■ **What you will do**
Transcribe the entries below exactly, starting with the line that has "[0:01.00-0:02.00]" and stopping after the line that has "Lip reading: It"; no pictures belong in the copy.

■ **Data to process**
* * * *

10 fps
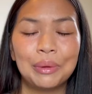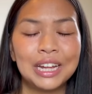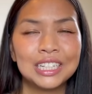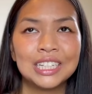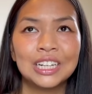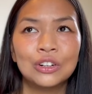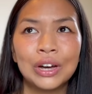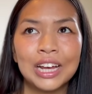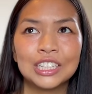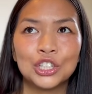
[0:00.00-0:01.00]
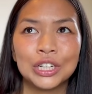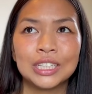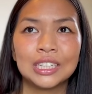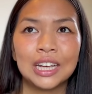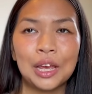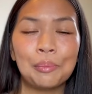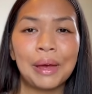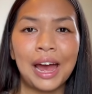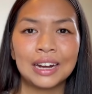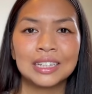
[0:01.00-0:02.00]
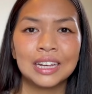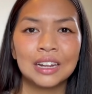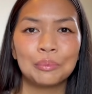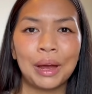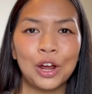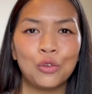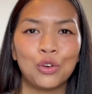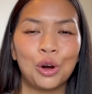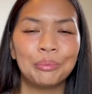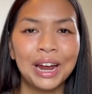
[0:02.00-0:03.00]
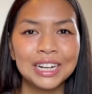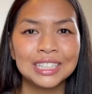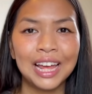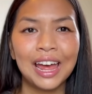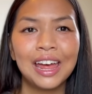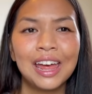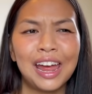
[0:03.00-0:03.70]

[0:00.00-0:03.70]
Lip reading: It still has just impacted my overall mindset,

* * * *

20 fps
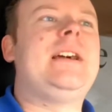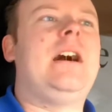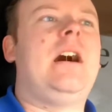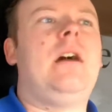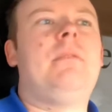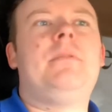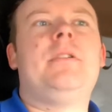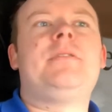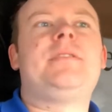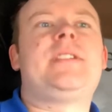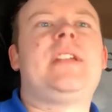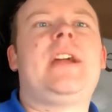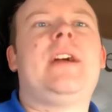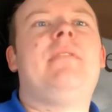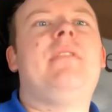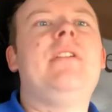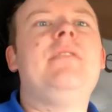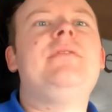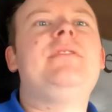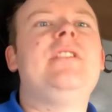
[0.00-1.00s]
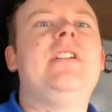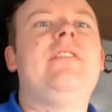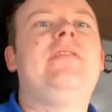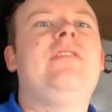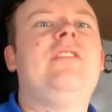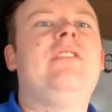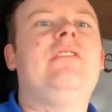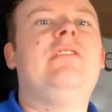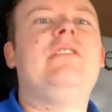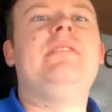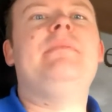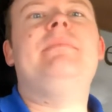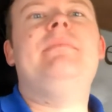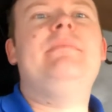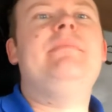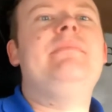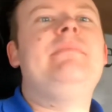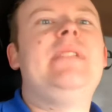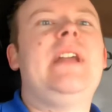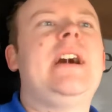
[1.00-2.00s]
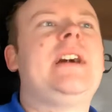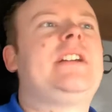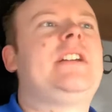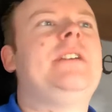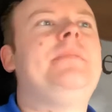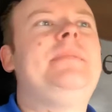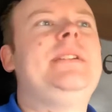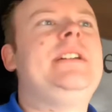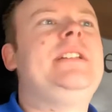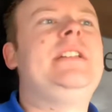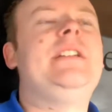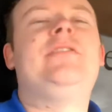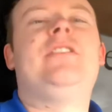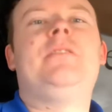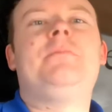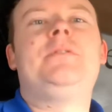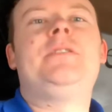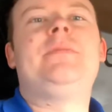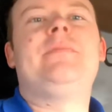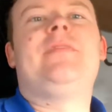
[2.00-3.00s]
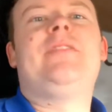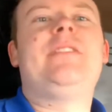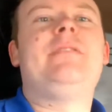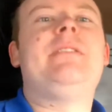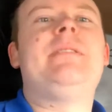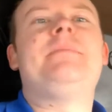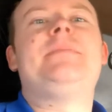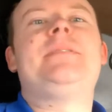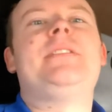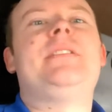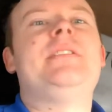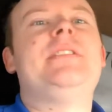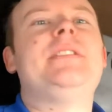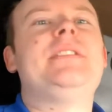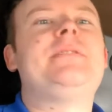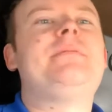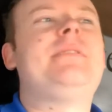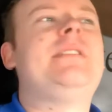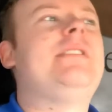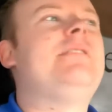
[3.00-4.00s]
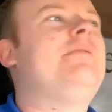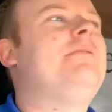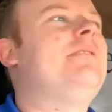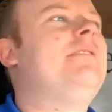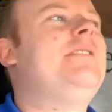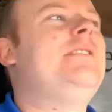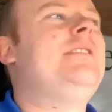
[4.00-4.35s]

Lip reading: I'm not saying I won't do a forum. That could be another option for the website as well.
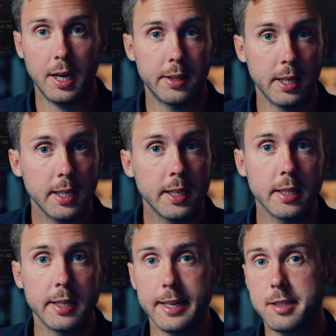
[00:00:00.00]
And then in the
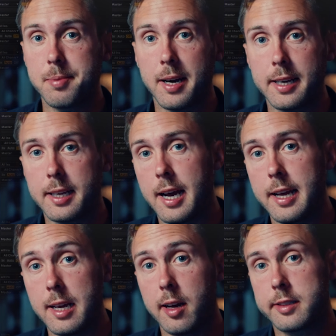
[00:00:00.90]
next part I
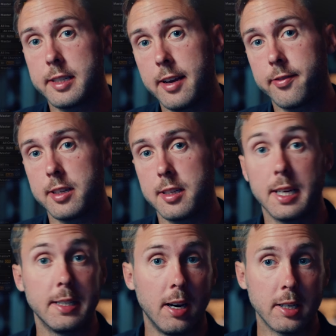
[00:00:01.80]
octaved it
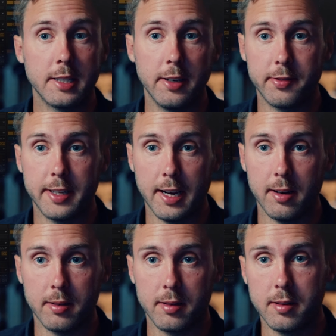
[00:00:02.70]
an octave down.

* * * *

■ **Problem solution**
[0:01.00-0:02.00]
[0:02.00-0:03.00]
[0:03.00-0:03.70]

[0:00.00-0:03.70]
Lip reading: It still has just impacted my overall mindset,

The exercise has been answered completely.